(Saved data entries):
***
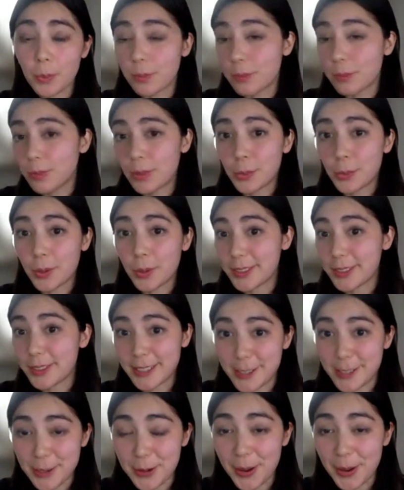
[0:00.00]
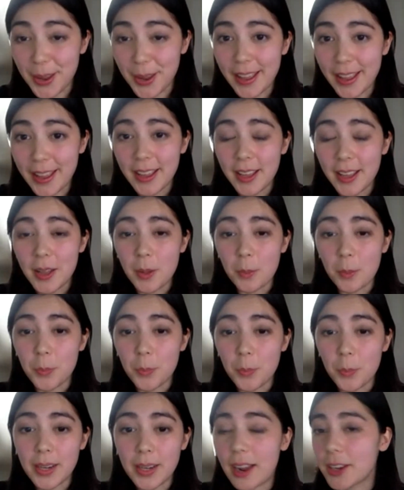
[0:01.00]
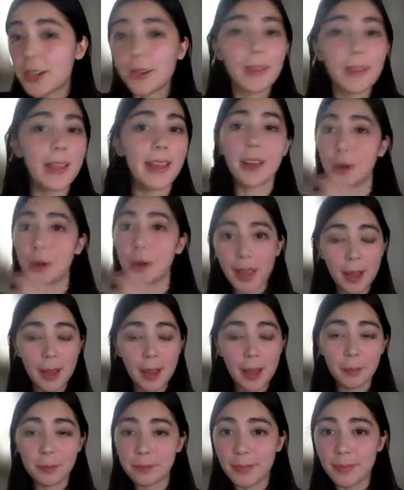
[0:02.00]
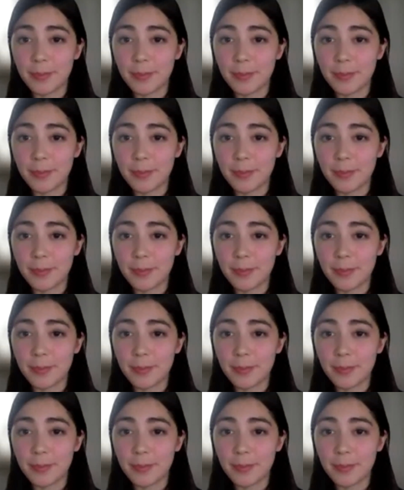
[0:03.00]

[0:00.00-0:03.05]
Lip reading: want to do it, but now you're like, okay,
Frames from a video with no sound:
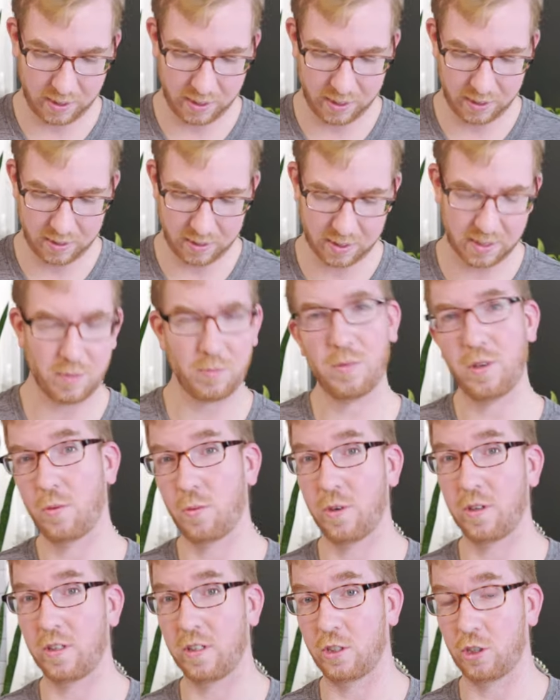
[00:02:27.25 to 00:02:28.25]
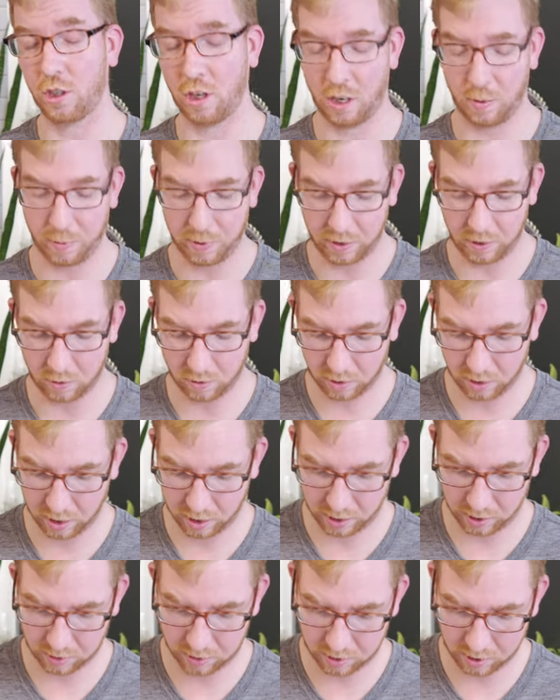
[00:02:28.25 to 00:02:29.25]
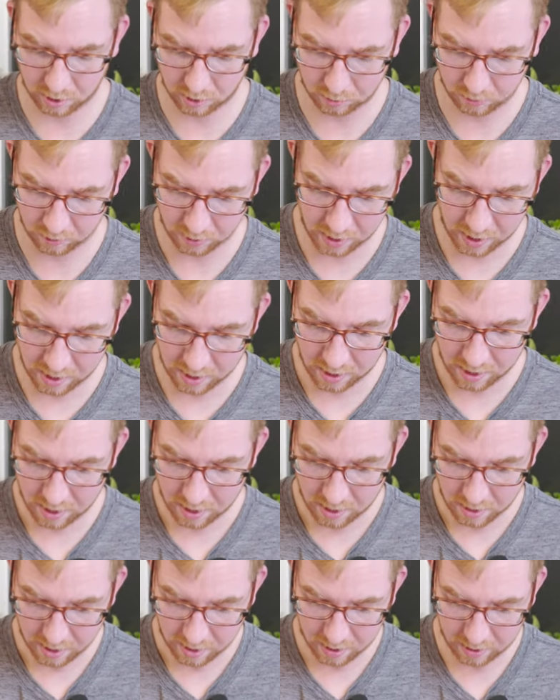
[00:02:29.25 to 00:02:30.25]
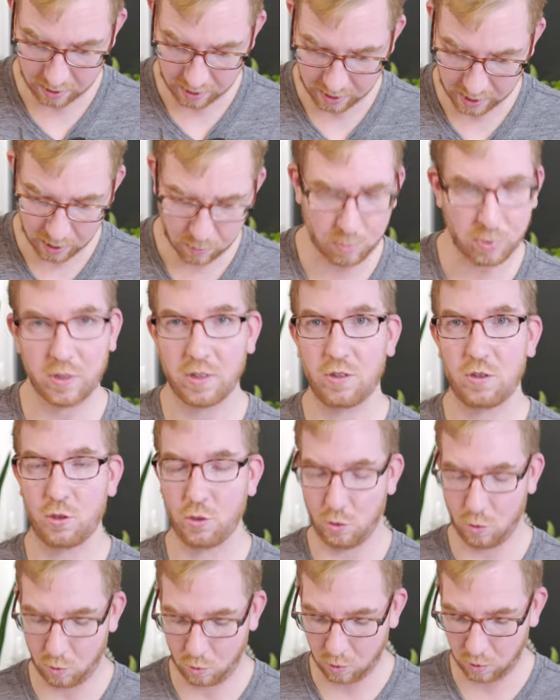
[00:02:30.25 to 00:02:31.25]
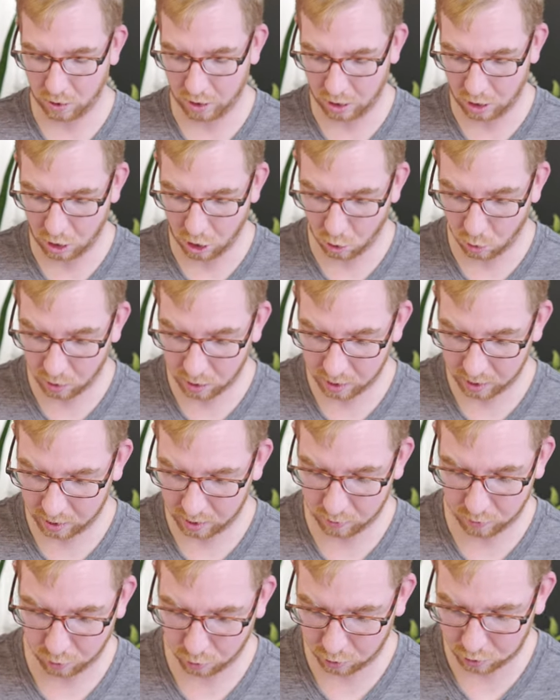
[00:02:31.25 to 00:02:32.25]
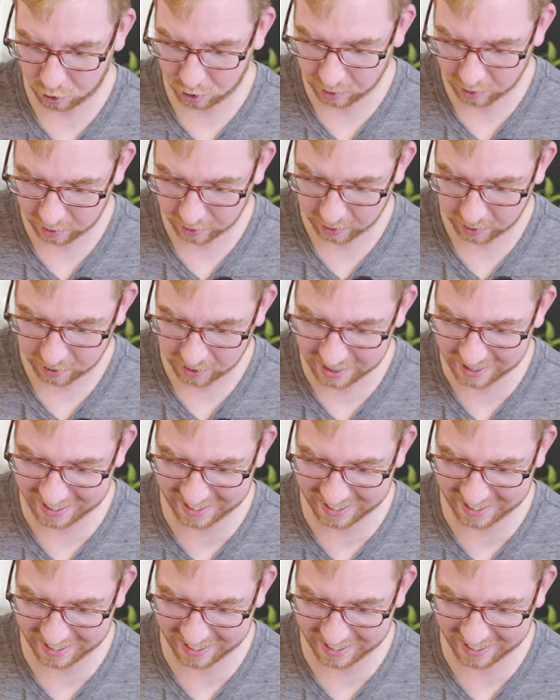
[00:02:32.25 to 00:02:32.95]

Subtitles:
These can be really sharp and you'll cut yourself. It happened to Noah, unfortunately,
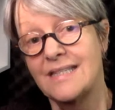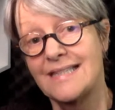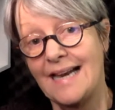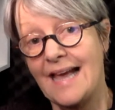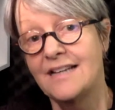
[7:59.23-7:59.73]

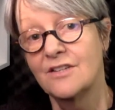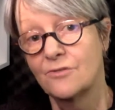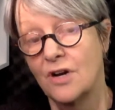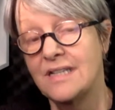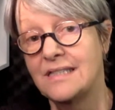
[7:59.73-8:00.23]
selective
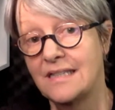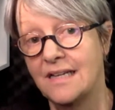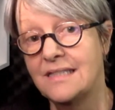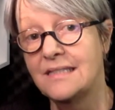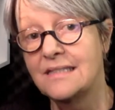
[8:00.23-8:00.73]
rights
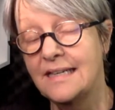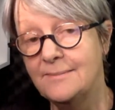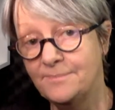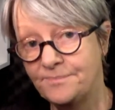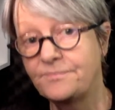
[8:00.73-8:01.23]
licensing,
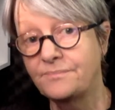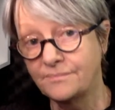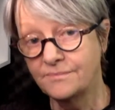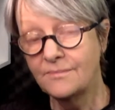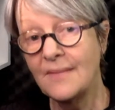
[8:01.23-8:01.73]

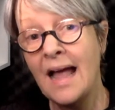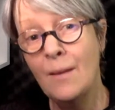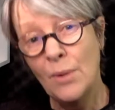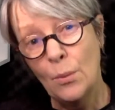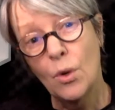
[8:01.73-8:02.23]

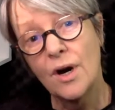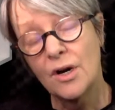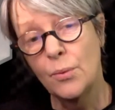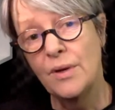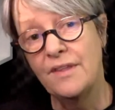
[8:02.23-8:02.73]
and we
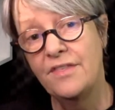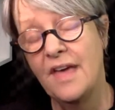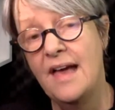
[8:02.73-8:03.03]
work with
***
(What this task involves):
Return all the data exactly, pictures omitted.

(Output below):
[0:00.00]
[0:01.00]
[0:02.00]
[0:03.00]

[0:00.00-0:03.05]
Lip reading: want to do it, but now you're like, okay,
Frames from a video with no sound:
[00:02:27.25 to 00:02:28.25]
[00:02:28.25 to 00:02:29.25]
[00:02:29.25 to 00:02:30.25]
[00:02:30.25 to 00:02:31.25]
[00:02:31.25 to 00:02:32.25]
[00:02:32.25 to 00:02:32.95]

Subtitles:
These can be really sharp and you'll cut yourself. It happened to Noah, unfortunately,
[7:59.23-7:59.73]

[7:59.73-8:00.23]
selective
[8:00.23-8:00.73]
rights
[8:00.73-8:01.23]
licensing,
[8:01.23-8:01.73]

[8:01.73-8:02.23]

[8:02.23-8:02.73]
and we
[8:02.73-8:03.03]
work with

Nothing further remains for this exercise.